Thursday, August 03, 2006

great big ooooops & sorry

turns out it was LARRY miller not dennis and i have been hoist by an internet canard. apologies to all millers and their friends. thought my source was reliable. he thought his source was reliable. sadly, a fine example of lashon hara, and i apologise to all of you also. here is the explanation from

"Dennis Miller is celebrated for his R-rated, no-holds-barred political commentaries because they cut to the heart of disturbing issues by using humor as a lens through which to view current events. His "rants" make us laugh, but they also make us think, which lifts his form of humor above mere entertainment and into the realm of provocative editorializing that so often helps folks see old situations in a new light.

The voice of the Internet essay now attributed to him seems to many to be his, and its appearance in their inboxes emblazoned with a notation that it's "from Dennis Miller" confirms this perception.
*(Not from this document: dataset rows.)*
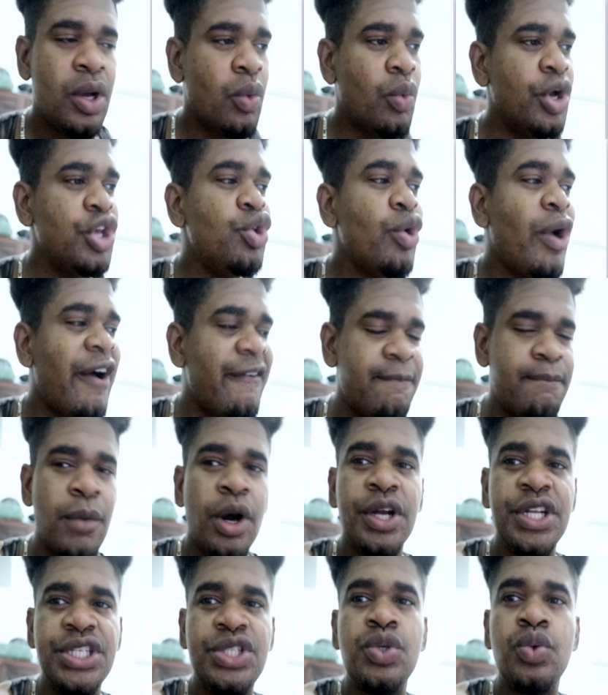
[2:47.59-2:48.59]
where you have
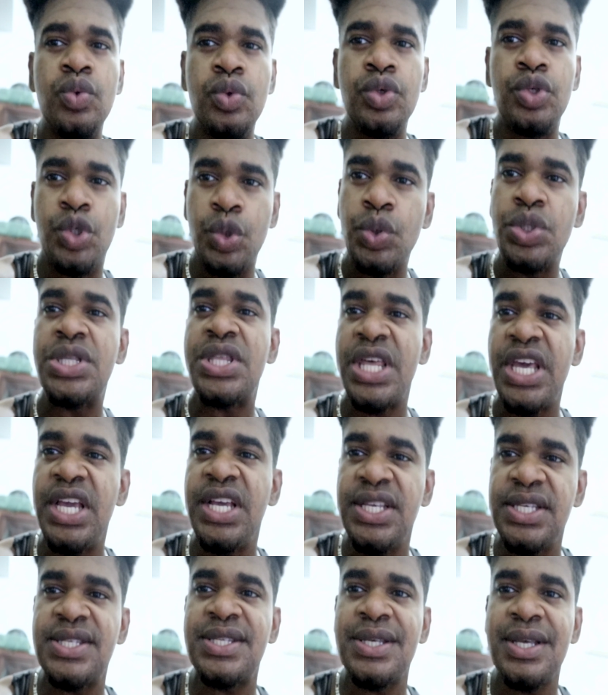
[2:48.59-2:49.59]
money to do
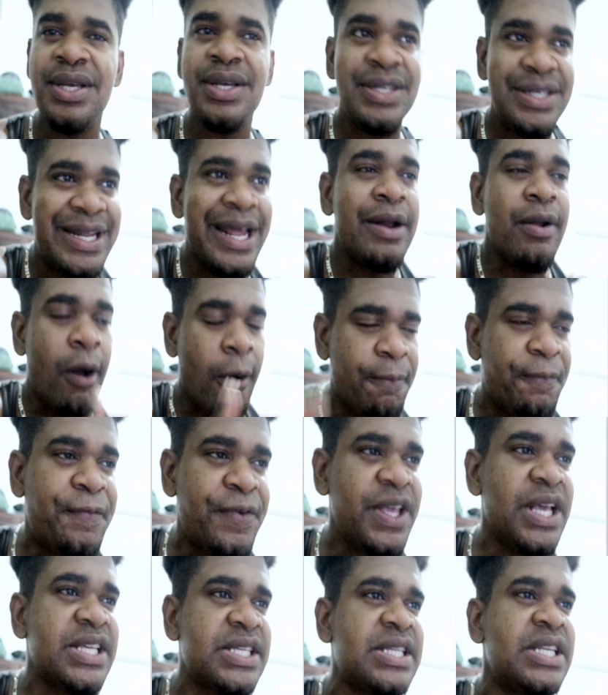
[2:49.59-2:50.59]
things then
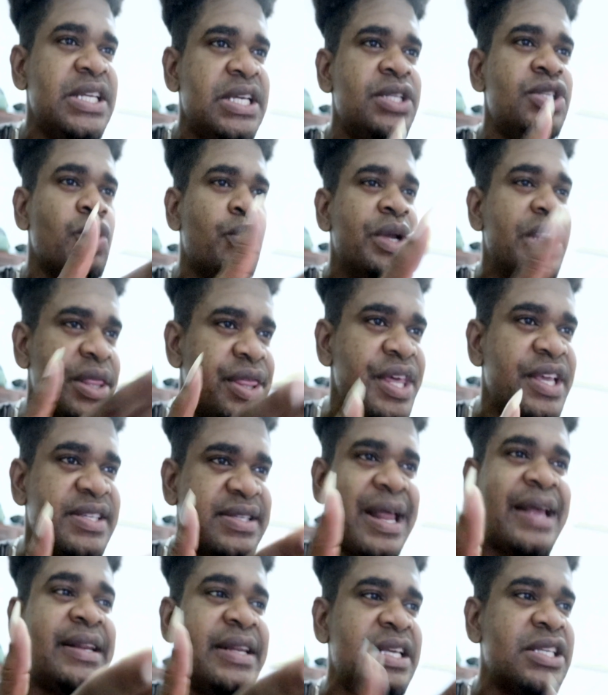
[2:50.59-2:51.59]
obviously doing
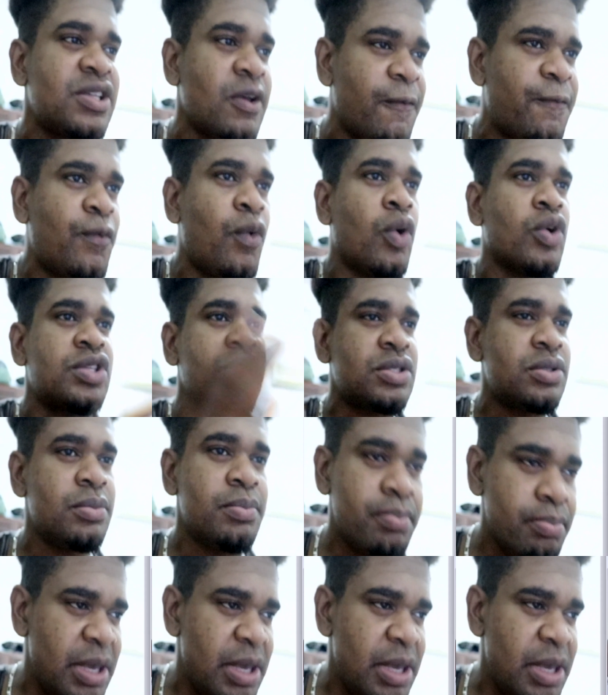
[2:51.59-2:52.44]
things like this, of course,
Yet the piece now being laid at his feet is not his work; it's the effort of another social commentator who bears a similar name.
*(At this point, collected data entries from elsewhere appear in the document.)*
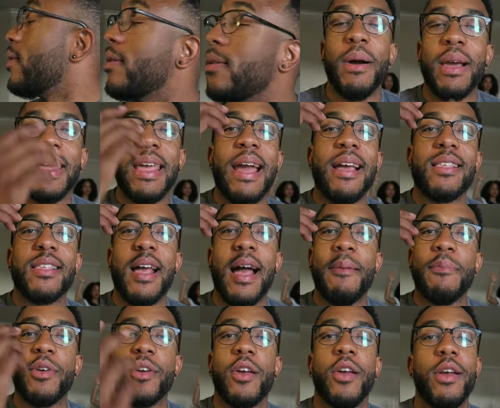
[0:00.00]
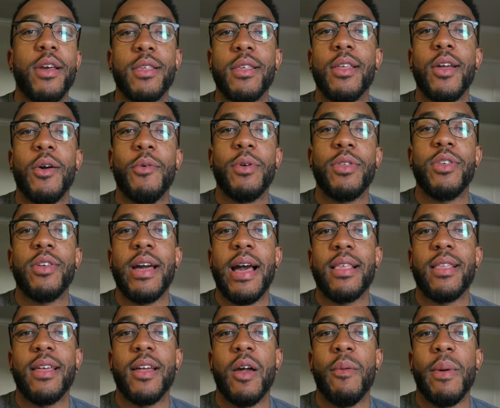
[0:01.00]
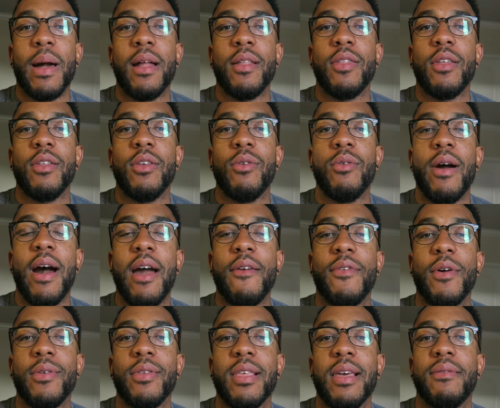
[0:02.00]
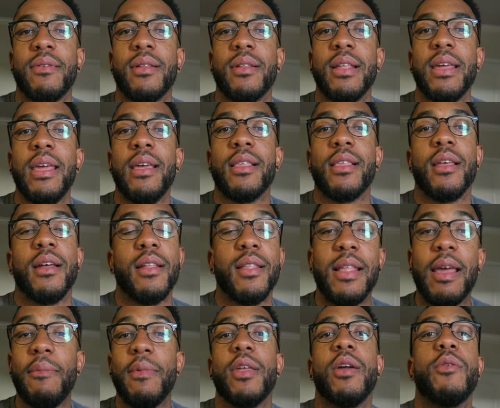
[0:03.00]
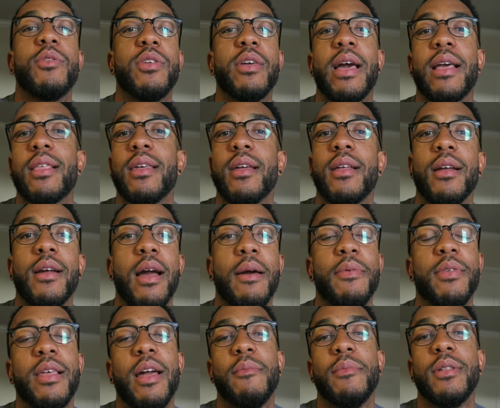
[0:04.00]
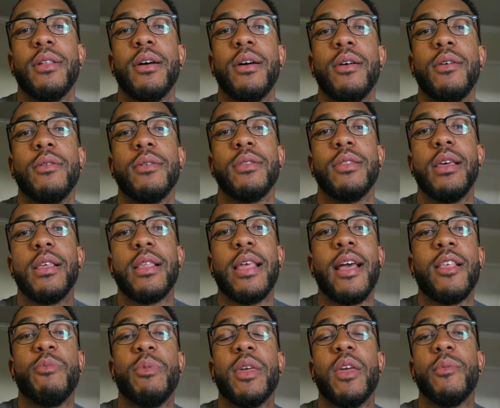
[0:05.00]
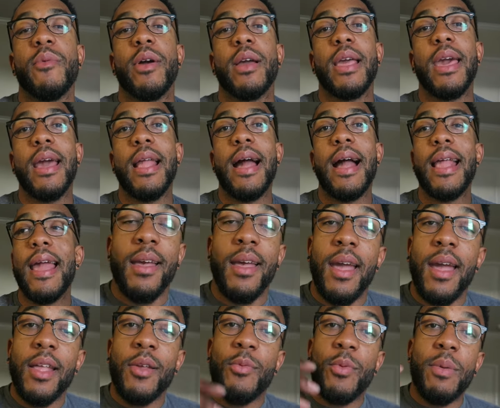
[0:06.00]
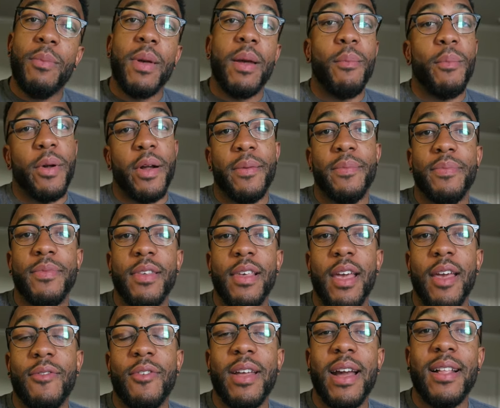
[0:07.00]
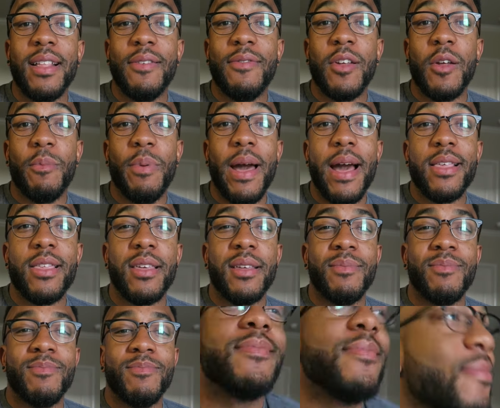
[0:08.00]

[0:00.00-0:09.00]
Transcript: But yes, I'm curious to know what you guys think about the new iPhone 7 leaks. Let me know what you guys think in the comments down below. This has been your boy K Dot, and remember, if you're not living your passion,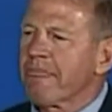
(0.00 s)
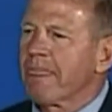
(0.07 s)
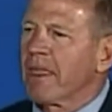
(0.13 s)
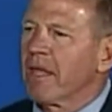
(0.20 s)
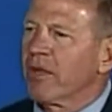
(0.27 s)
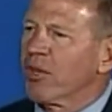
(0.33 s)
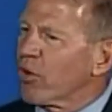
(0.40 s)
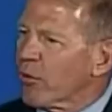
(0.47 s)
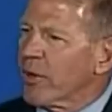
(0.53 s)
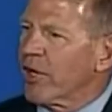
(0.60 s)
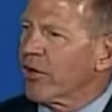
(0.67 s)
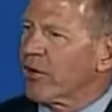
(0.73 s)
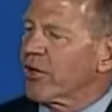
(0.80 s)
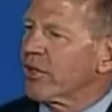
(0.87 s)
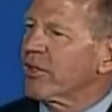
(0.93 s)
you're
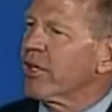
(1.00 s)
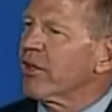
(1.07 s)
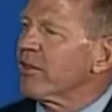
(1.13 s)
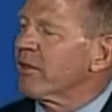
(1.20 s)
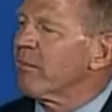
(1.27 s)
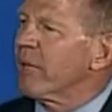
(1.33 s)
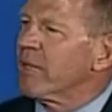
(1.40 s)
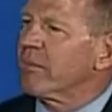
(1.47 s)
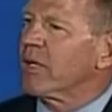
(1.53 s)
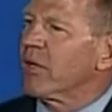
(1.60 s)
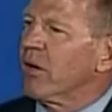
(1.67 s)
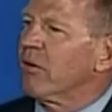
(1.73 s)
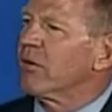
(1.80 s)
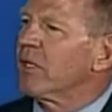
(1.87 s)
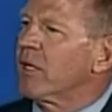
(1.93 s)
entering a 10th
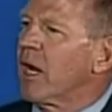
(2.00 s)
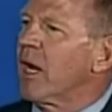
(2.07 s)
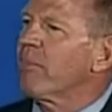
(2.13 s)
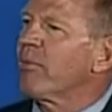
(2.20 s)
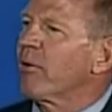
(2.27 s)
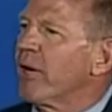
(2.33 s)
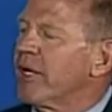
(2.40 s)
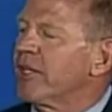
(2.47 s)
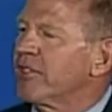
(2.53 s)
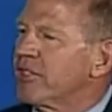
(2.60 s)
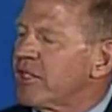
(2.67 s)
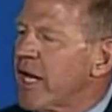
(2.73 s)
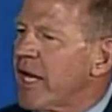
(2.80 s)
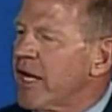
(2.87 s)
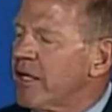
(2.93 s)
Amendment-owned and operated
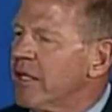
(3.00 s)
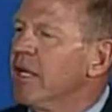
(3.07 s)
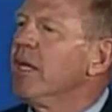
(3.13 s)
state,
This diatribe is actually part of a column by humorist Larry Miller which appeared in the Daily Standard on 22 April 2002. It is a reaction piece to a 10 April 2002 FOX News Network

interview conducted by Greta van Susteren with Ishmael Abu-Shanab, spokesman for the Hamas political wing in the Gaza strip, and American attorney Stanley Cohen, who has represented the head of Hamas.
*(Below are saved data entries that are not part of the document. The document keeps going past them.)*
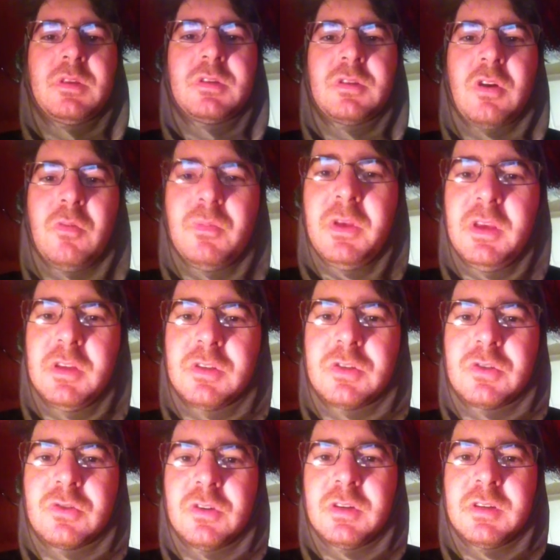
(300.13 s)
Just don't be
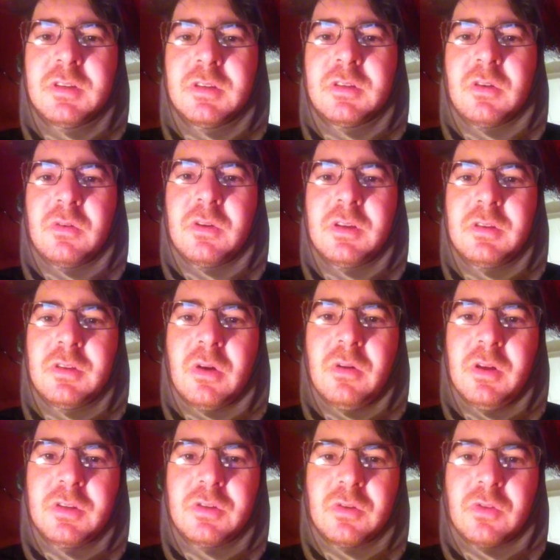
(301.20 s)
constricted. Don't
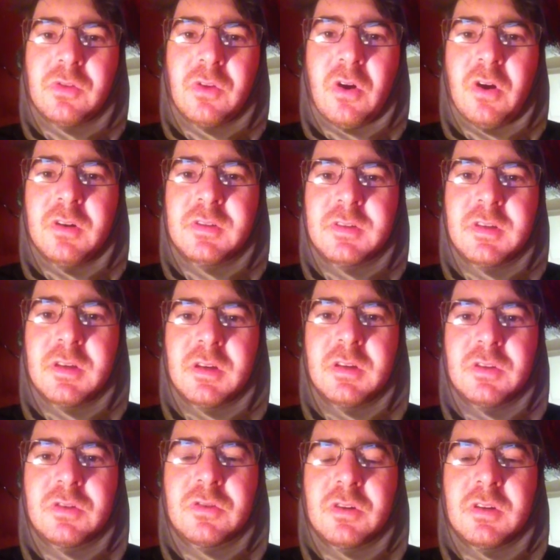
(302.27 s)
let your thoughts get
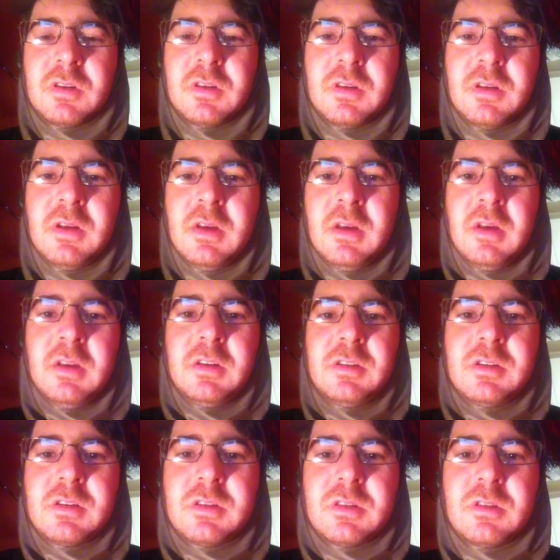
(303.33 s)
constricted.
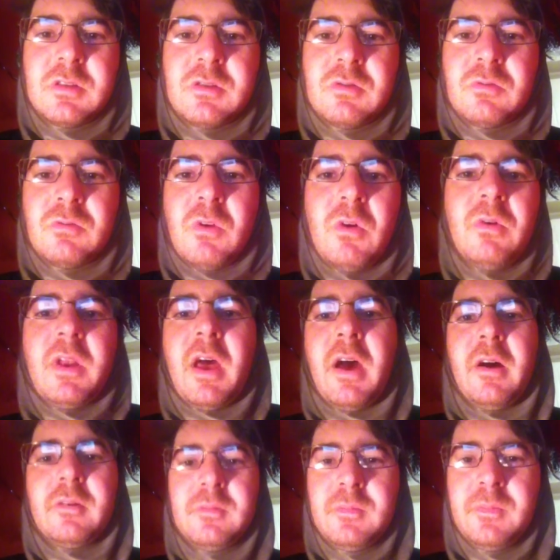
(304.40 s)
Just throw it
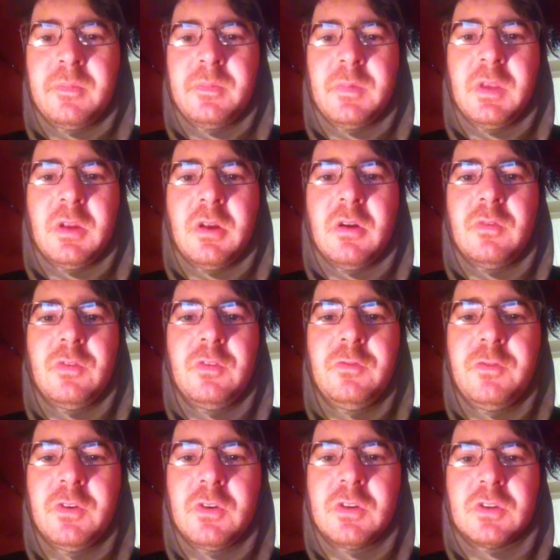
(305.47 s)
out. You know, if you
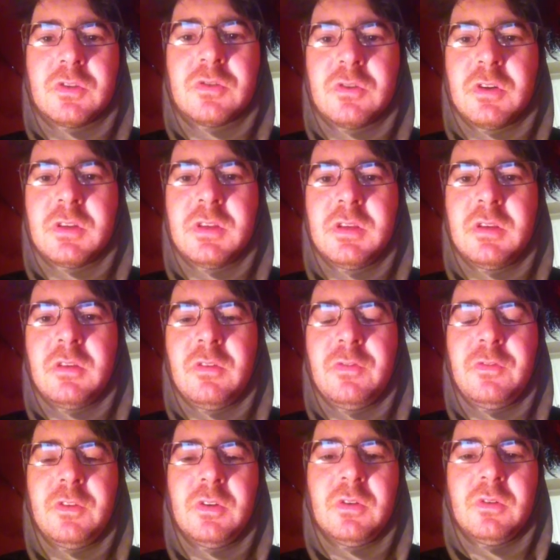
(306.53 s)
feel constricted and you
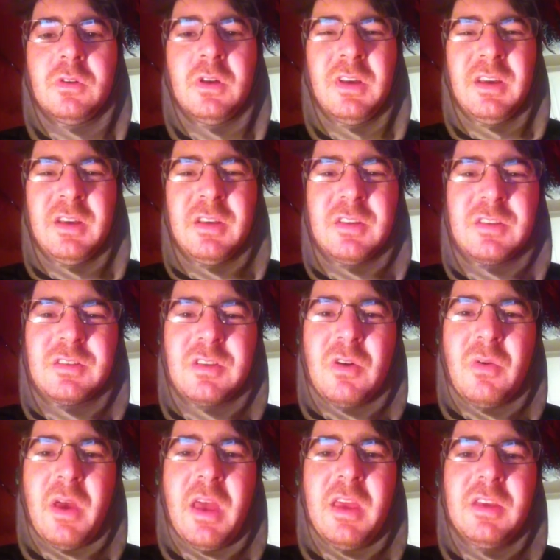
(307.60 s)
feel
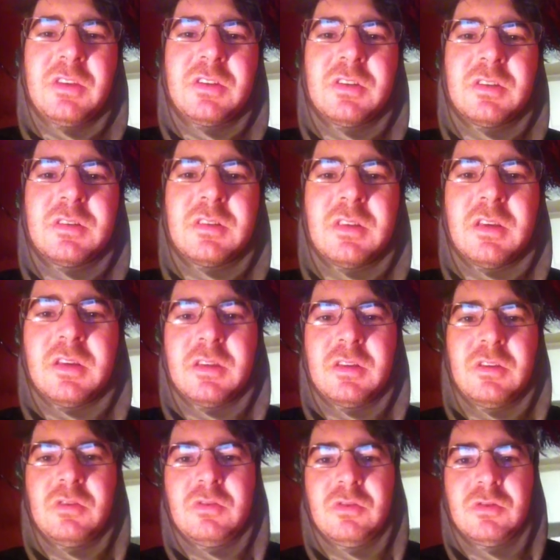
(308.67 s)
so anxious
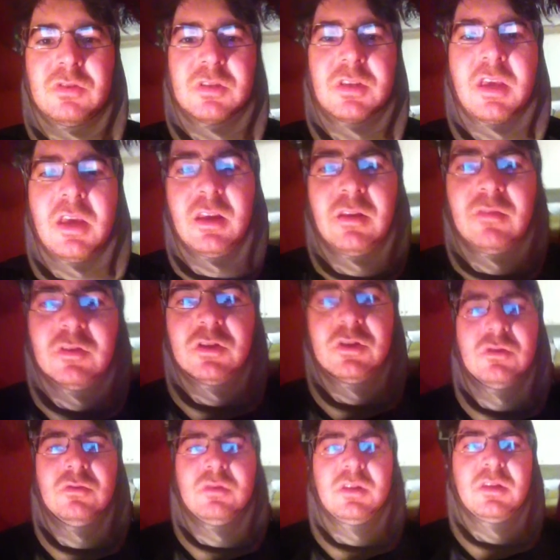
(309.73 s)
that you just can't even
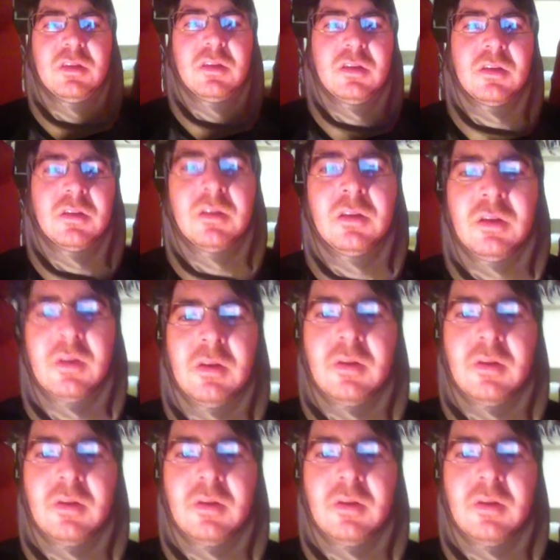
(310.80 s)
do anything,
The version circulating on the Internet omits a four-paragraph lead-in about the ludicrosity of anyone named Cohen's defending Hamas, the Palestinian organization responsible for the 27 March Passover bombing that killed 19 and injured 100 at a hotel in Netanya, as well as many other bombings. It also leaves off the five-paragraph finish primarily devoted to a discussion of Colin Powell's (then) projected peace mission and disparagement of van Susteren's politeness to her two guests. The core of the article — the "brief overview" — is reproduced faithfully.

This was not the first piece by Larry Miller to have gained widespread Internet circulation while attributed to a different source. In March 2002, his essay decrying a tendency to minimalize the horror of terrorism and society's washing its hands of problems that don't yield to easy solutions ("You Say You Want a Resolution") rocketed through cyberspace attributed to Gen. Richard E. Hawley, a United States Air Force general.

Larry Miller suffers the unenviable fate of seeing not one, but two of his essays acclaimed by the masses but attributed to other writers. This is not the sort of fame every author aspires to."